> Task
Reproduce the listing below exactly, except for its pictures.
___ Supplied material
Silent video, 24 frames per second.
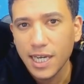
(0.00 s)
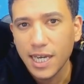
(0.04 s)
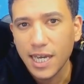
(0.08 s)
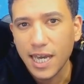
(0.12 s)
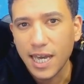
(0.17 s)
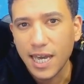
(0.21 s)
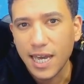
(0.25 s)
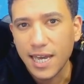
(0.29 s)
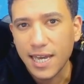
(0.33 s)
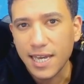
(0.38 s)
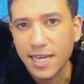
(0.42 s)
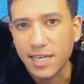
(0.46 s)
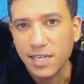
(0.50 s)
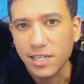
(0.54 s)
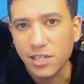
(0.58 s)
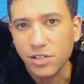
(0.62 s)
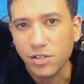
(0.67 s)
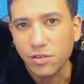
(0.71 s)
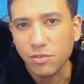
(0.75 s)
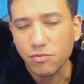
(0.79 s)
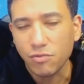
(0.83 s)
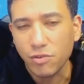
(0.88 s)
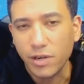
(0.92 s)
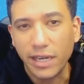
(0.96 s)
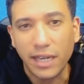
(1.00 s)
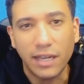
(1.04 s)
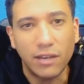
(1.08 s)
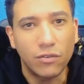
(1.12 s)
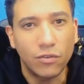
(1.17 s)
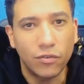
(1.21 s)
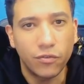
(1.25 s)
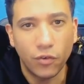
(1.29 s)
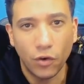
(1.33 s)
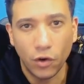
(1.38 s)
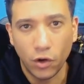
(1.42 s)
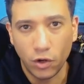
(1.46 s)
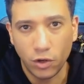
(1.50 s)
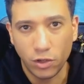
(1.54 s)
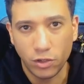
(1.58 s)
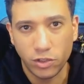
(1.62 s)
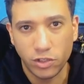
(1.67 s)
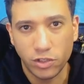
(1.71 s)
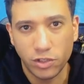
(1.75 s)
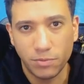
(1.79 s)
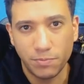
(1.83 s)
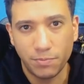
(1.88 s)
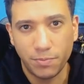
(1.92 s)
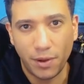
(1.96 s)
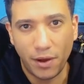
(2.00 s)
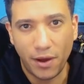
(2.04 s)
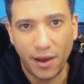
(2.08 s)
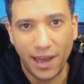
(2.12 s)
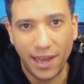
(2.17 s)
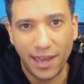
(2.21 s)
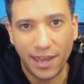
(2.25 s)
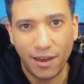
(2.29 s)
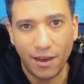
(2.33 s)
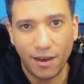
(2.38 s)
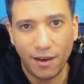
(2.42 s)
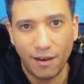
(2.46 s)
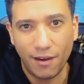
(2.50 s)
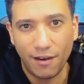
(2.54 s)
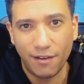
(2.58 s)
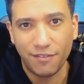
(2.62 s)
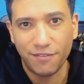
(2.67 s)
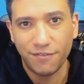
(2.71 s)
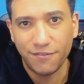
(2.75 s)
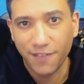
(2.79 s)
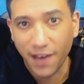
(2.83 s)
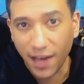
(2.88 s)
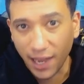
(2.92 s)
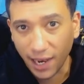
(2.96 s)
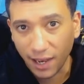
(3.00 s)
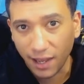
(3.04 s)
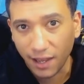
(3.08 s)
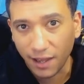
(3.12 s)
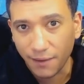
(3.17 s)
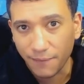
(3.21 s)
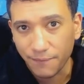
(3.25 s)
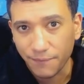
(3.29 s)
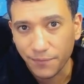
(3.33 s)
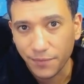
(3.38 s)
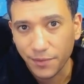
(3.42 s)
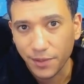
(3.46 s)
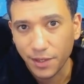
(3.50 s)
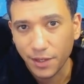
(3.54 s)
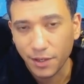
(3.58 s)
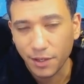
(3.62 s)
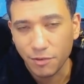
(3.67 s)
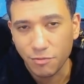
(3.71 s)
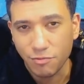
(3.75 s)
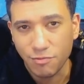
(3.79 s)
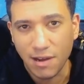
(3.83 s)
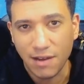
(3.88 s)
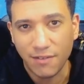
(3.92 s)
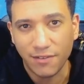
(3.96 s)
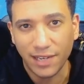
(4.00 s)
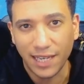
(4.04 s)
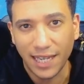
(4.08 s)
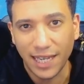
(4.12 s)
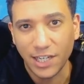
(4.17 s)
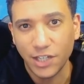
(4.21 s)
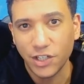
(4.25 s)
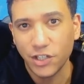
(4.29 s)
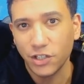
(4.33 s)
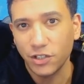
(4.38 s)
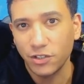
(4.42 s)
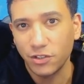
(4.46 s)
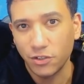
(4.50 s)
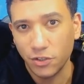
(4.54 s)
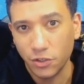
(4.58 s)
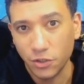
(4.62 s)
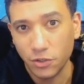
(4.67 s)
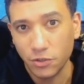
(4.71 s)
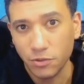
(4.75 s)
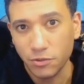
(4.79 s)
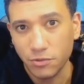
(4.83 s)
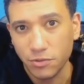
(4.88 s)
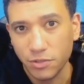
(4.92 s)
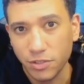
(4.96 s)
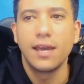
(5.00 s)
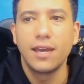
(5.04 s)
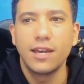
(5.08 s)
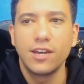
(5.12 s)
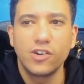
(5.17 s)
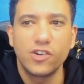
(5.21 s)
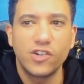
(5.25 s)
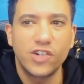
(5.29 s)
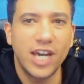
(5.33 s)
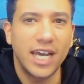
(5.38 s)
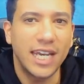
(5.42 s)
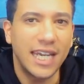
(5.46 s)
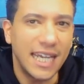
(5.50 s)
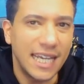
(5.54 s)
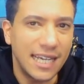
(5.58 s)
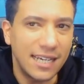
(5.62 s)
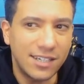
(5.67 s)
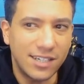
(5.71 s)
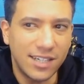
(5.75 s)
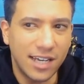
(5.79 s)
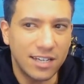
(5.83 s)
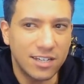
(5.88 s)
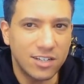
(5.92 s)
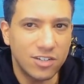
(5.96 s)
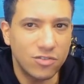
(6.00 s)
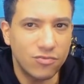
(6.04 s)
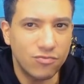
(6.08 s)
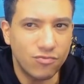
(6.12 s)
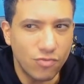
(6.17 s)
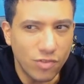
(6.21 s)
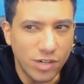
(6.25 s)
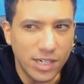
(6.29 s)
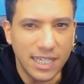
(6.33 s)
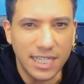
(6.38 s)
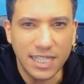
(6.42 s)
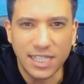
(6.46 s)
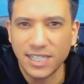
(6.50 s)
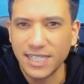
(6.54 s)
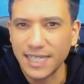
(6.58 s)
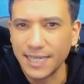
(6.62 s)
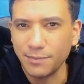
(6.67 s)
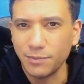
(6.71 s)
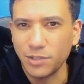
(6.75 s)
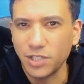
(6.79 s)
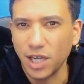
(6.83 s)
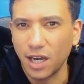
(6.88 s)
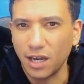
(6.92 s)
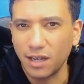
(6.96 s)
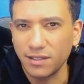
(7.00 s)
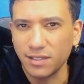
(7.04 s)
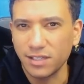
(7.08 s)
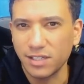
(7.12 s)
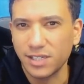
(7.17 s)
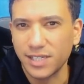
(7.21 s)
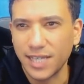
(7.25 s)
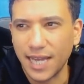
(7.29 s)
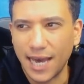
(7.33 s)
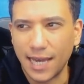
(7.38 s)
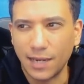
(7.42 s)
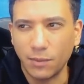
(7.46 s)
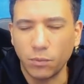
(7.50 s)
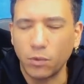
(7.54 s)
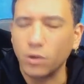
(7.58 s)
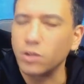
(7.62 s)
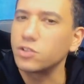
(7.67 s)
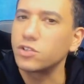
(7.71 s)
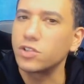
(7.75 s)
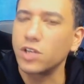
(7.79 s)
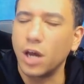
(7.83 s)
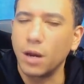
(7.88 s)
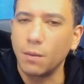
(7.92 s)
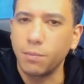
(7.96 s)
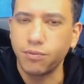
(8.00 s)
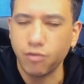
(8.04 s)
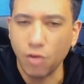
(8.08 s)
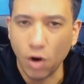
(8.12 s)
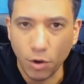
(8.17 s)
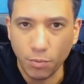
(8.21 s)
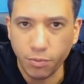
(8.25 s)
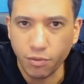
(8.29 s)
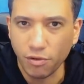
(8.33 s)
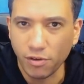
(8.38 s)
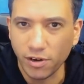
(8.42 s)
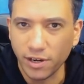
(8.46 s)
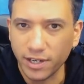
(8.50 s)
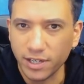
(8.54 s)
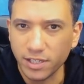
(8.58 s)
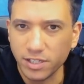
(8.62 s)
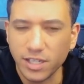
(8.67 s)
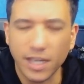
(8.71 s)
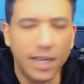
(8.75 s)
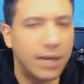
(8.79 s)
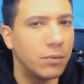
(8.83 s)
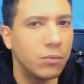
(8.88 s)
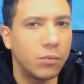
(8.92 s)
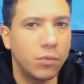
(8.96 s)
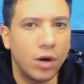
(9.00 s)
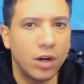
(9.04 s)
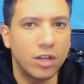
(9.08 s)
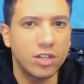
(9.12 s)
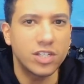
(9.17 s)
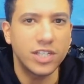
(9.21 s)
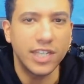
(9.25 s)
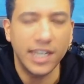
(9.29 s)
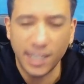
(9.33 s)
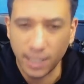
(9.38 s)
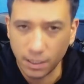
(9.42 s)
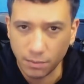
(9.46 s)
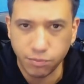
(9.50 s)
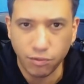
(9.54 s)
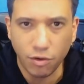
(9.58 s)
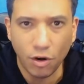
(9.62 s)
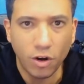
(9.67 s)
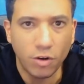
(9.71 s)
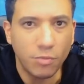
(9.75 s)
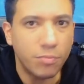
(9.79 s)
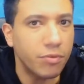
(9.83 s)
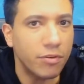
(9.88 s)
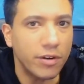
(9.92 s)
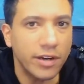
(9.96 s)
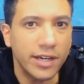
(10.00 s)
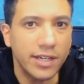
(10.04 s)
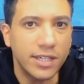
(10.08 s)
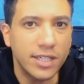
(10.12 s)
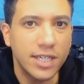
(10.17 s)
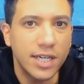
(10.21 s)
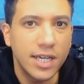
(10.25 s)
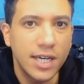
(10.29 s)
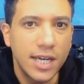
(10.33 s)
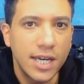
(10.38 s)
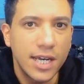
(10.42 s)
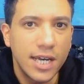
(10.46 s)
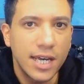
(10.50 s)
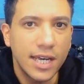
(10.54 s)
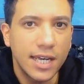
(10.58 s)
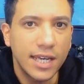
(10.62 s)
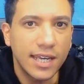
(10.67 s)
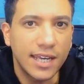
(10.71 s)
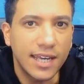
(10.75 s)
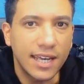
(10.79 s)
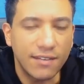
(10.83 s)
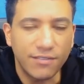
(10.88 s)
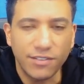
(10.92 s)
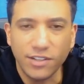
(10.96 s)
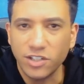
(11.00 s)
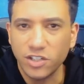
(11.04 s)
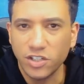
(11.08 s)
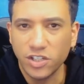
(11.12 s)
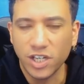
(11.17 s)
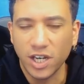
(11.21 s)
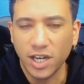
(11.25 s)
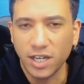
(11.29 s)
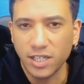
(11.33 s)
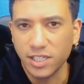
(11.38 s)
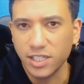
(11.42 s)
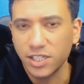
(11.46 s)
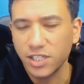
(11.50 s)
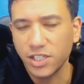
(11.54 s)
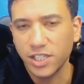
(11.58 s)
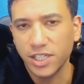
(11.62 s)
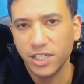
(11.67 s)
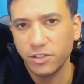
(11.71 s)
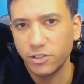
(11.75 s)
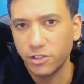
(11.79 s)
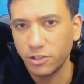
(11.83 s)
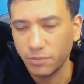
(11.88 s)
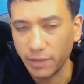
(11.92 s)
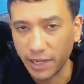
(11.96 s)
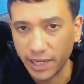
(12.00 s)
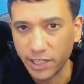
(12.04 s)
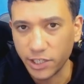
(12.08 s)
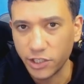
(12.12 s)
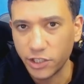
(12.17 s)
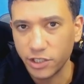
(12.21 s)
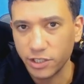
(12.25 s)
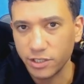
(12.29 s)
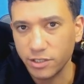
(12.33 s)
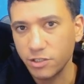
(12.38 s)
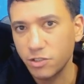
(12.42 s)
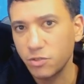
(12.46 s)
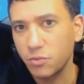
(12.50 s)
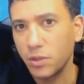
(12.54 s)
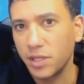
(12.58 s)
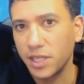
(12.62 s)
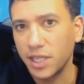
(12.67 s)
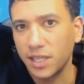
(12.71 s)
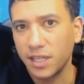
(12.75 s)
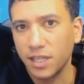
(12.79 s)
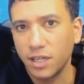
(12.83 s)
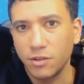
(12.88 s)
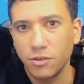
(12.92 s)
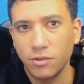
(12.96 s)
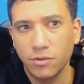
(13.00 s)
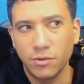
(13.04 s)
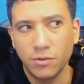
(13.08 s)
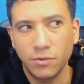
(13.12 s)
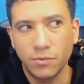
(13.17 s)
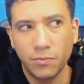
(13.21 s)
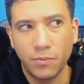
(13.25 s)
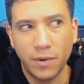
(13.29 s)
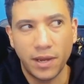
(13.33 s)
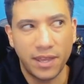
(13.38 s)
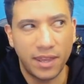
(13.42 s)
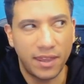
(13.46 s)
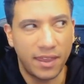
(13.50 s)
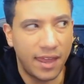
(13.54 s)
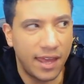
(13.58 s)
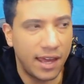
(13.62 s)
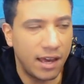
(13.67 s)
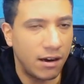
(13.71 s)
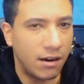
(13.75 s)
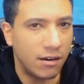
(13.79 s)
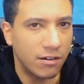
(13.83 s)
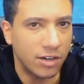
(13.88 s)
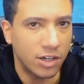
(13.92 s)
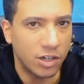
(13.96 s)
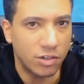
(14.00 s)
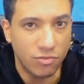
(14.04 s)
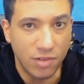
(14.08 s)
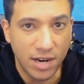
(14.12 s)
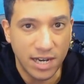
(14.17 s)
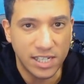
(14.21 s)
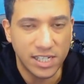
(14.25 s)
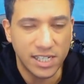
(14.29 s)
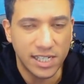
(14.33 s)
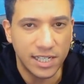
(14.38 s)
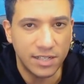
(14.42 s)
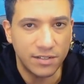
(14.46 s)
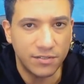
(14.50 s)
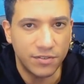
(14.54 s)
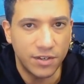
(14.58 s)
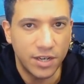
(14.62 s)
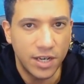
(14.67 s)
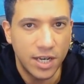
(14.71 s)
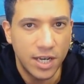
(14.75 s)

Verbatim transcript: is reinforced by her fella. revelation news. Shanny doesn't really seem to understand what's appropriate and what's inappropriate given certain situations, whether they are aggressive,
______
> Output
Silent video, 24 frames per second.
(0.00 s)
(0.04 s)
(0.08 s)
(0.12 s)
(0.17 s)
(0.21 s)
(0.25 s)
(0.29 s)
(0.33 s)
(0.38 s)
(0.42 s)
(0.46 s)
(0.50 s)
(0.54 s)
(0.58 s)
(0.62 s)
(0.67 s)
(0.71 s)
(0.75 s)
(0.79 s)
(0.83 s)
(0.88 s)
(0.92 s)
(0.96 s)
(1.00 s)
(1.04 s)
(1.08 s)
(1.12 s)
(1.17 s)
(1.21 s)
(1.25 s)
(1.29 s)
(1.33 s)
(1.38 s)
(1.42 s)
(1.46 s)
(1.50 s)
(1.54 s)
(1.58 s)
(1.62 s)
(1.67 s)
(1.71 s)
(1.75 s)
(1.79 s)
(1.83 s)
(1.88 s)
(1.92 s)
(1.96 s)
(2.00 s)
(2.04 s)
(2.08 s)
(2.12 s)
(2.17 s)
(2.21 s)
(2.25 s)
(2.29 s)
(2.33 s)
(2.38 s)
(2.42 s)
(2.46 s)
(2.50 s)
(2.54 s)
(2.58 s)
(2.62 s)
(2.67 s)
(2.71 s)
(2.75 s)
(2.79 s)
(2.83 s)
(2.88 s)
(2.92 s)
(2.96 s)
(3.00 s)
(3.04 s)
(3.08 s)
(3.12 s)
(3.17 s)
(3.21 s)
(3.25 s)
(3.29 s)
(3.33 s)
(3.38 s)
(3.42 s)
(3.46 s)
(3.50 s)
(3.54 s)
(3.58 s)
(3.62 s)
(3.67 s)
(3.71 s)
(3.75 s)
(3.79 s)
(3.83 s)
(3.88 s)
(3.92 s)
(3.96 s)
(4.00 s)
(4.04 s)
(4.08 s)
(4.12 s)
(4.17 s)
(4.21 s)
(4.25 s)
(4.29 s)
(4.33 s)
(4.38 s)
(4.42 s)
(4.46 s)
(4.50 s)
(4.54 s)
(4.58 s)
(4.62 s)
(4.67 s)
(4.71 s)
(4.75 s)
(4.79 s)
(4.83 s)
(4.88 s)
(4.92 s)
(4.96 s)
(5.00 s)
(5.04 s)
(5.08 s)
(5.12 s)
(5.17 s)
(5.21 s)
(5.25 s)
(5.29 s)
(5.33 s)
(5.38 s)
(5.42 s)
(5.46 s)
(5.50 s)
(5.54 s)
(5.58 s)
(5.62 s)
(5.67 s)
(5.71 s)
(5.75 s)
(5.79 s)
(5.83 s)
(5.88 s)
(5.92 s)
(5.96 s)
(6.00 s)
(6.04 s)
(6.08 s)
(6.12 s)
(6.17 s)
(6.21 s)
(6.25 s)
(6.29 s)
(6.33 s)
(6.38 s)
(6.42 s)
(6.46 s)
(6.50 s)
(6.54 s)
(6.58 s)
(6.62 s)
(6.67 s)
(6.71 s)
(6.75 s)
(6.79 s)
(6.83 s)
(6.88 s)
(6.92 s)
(6.96 s)
(7.00 s)
(7.04 s)
(7.08 s)
(7.12 s)
(7.17 s)
(7.21 s)
(7.25 s)
(7.29 s)
(7.33 s)
(7.38 s)
(7.42 s)
(7.46 s)
(7.50 s)
(7.54 s)
(7.58 s)
(7.62 s)
(7.67 s)
(7.71 s)
(7.75 s)
(7.79 s)
(7.83 s)
(7.88 s)
(7.92 s)
(7.96 s)
(8.00 s)
(8.04 s)
(8.08 s)
(8.12 s)
(8.17 s)
(8.21 s)
(8.25 s)
(8.29 s)
(8.33 s)
(8.38 s)
(8.42 s)
(8.46 s)
(8.50 s)
(8.54 s)
(8.58 s)
(8.62 s)
(8.67 s)
(8.71 s)
(8.75 s)
(8.79 s)
(8.83 s)
(8.88 s)
(8.92 s)
(8.96 s)
(9.00 s)
(9.04 s)
(9.08 s)
(9.12 s)
(9.17 s)
(9.21 s)
(9.25 s)
(9.29 s)
(9.33 s)
(9.38 s)
(9.42 s)
(9.46 s)
(9.50 s)
(9.54 s)
(9.58 s)
(9.62 s)
(9.67 s)
(9.71 s)
(9.75 s)
(9.79 s)
(9.83 s)
(9.88 s)
(9.92 s)
(9.96 s)
(10.00 s)
(10.04 s)
(10.08 s)
(10.12 s)
(10.17 s)
(10.21 s)
(10.25 s)
(10.29 s)
(10.33 s)
(10.38 s)
(10.42 s)
(10.46 s)
(10.50 s)
(10.54 s)
(10.58 s)
(10.62 s)
(10.67 s)
(10.71 s)
(10.75 s)
(10.79 s)
(10.83 s)
(10.88 s)
(10.92 s)
(10.96 s)
(11.00 s)
(11.04 s)
(11.08 s)
(11.12 s)
(11.17 s)
(11.21 s)
(11.25 s)
(11.29 s)
(11.33 s)
(11.38 s)
(11.42 s)
(11.46 s)
(11.50 s)
(11.54 s)
(11.58 s)
(11.62 s)
(11.67 s)
(11.71 s)
(11.75 s)
(11.79 s)
(11.83 s)
(11.88 s)
(11.92 s)
(11.96 s)
(12.00 s)
(12.04 s)
(12.08 s)
(12.12 s)
(12.17 s)
(12.21 s)
(12.25 s)
(12.29 s)
(12.33 s)
(12.38 s)
(12.42 s)
(12.46 s)
(12.50 s)
(12.54 s)
(12.58 s)
(12.62 s)
(12.67 s)
(12.71 s)
(12.75 s)
(12.79 s)
(12.83 s)
(12.88 s)
(12.92 s)
(12.96 s)
(13.00 s)
(13.04 s)
(13.08 s)
(13.12 s)
(13.17 s)
(13.21 s)
(13.25 s)
(13.29 s)
(13.33 s)
(13.38 s)
(13.42 s)
(13.46 s)
(13.50 s)
(13.54 s)
(13.58 s)
(13.62 s)
(13.67 s)
(13.71 s)
(13.75 s)
(13.79 s)
(13.83 s)
(13.88 s)
(13.92 s)
(13.96 s)
(14.00 s)
(14.04 s)
(14.08 s)
(14.12 s)
(14.17 s)
(14.21 s)
(14.25 s)
(14.29 s)
(14.33 s)
(14.38 s)
(14.42 s)
(14.46 s)
(14.50 s)
(14.54 s)
(14.58 s)
(14.62 s)
(14.67 s)
(14.71 s)
(14.75 s)

Verbatim transcript: is reinforced by her fella. revelation news. Shanny doesn't really seem to understand what's appropriate and what's inappropriate given certain situations, whether they are aggressive,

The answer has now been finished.